Task objective
Take the lines from the one containing "(5.23 s to 6.13 s)" through the final line below and restate them exactly. Omit the pictures.

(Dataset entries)
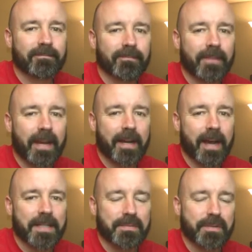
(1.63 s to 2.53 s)
Hey
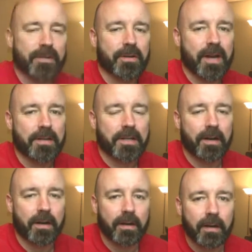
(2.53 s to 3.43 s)
guys, Mr. Janowski
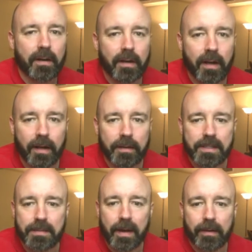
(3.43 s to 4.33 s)
here. This
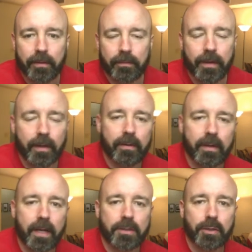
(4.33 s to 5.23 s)
is my little video to
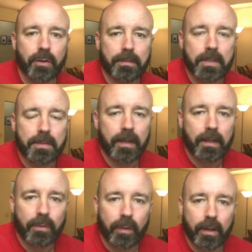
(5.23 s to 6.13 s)
get you up to
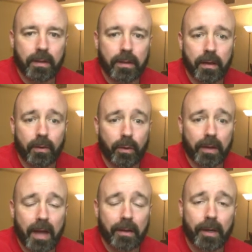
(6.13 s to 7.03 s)
speed with
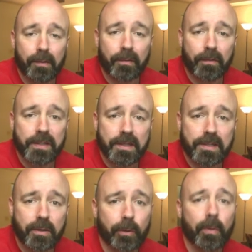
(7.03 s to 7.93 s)
online learning for Physics
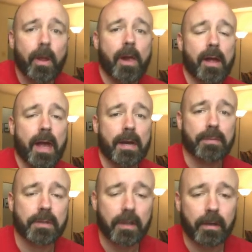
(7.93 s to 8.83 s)
2, and in
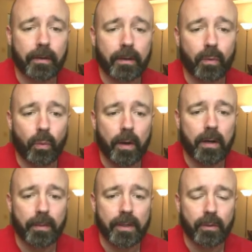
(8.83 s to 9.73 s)
particular, what are
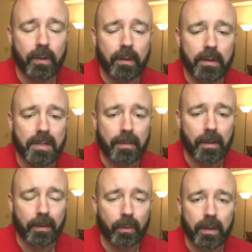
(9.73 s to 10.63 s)
we doing this
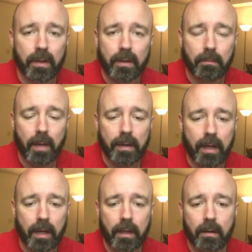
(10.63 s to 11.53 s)
upcoming week,
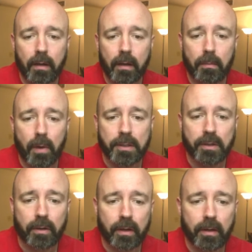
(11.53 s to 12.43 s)
Monday, March
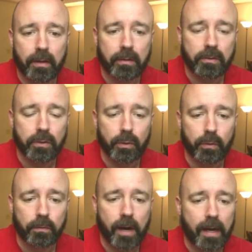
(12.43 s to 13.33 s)
30th to
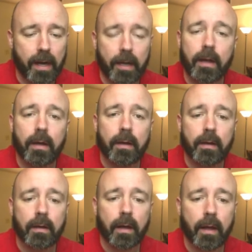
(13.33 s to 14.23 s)
Friday,
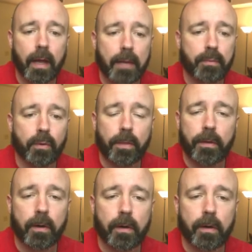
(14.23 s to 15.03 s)
April 3rd.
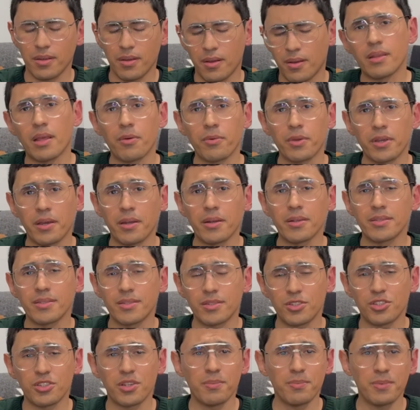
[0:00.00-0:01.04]
oh, now I gotta
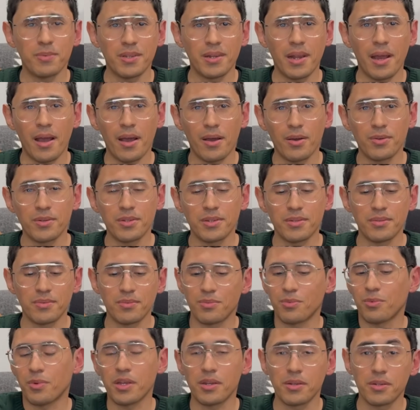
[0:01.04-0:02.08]
ship it out and wait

Result for this exercise
(5.23 s to 6.13 s)
get you up to
(6.13 s to 7.03 s)
speed with
(7.03 s to 7.93 s)
online learning for Physics
(7.93 s to 8.83 s)
2, and in
(8.83 s to 9.73 s)
particular, what are
(9.73 s to 10.63 s)
we doing this
(10.63 s to 11.53 s)
upcoming week,
(11.53 s to 12.43 s)
Monday, March
(12.43 s to 13.33 s)
30th to
(13.33 s to 14.23 s)
Friday,
(14.23 s to 15.03 s)
April 3rd.
[0:00.00-0:01.04]
oh, now I gotta
[0:01.04-0:02.08]
ship it out and wait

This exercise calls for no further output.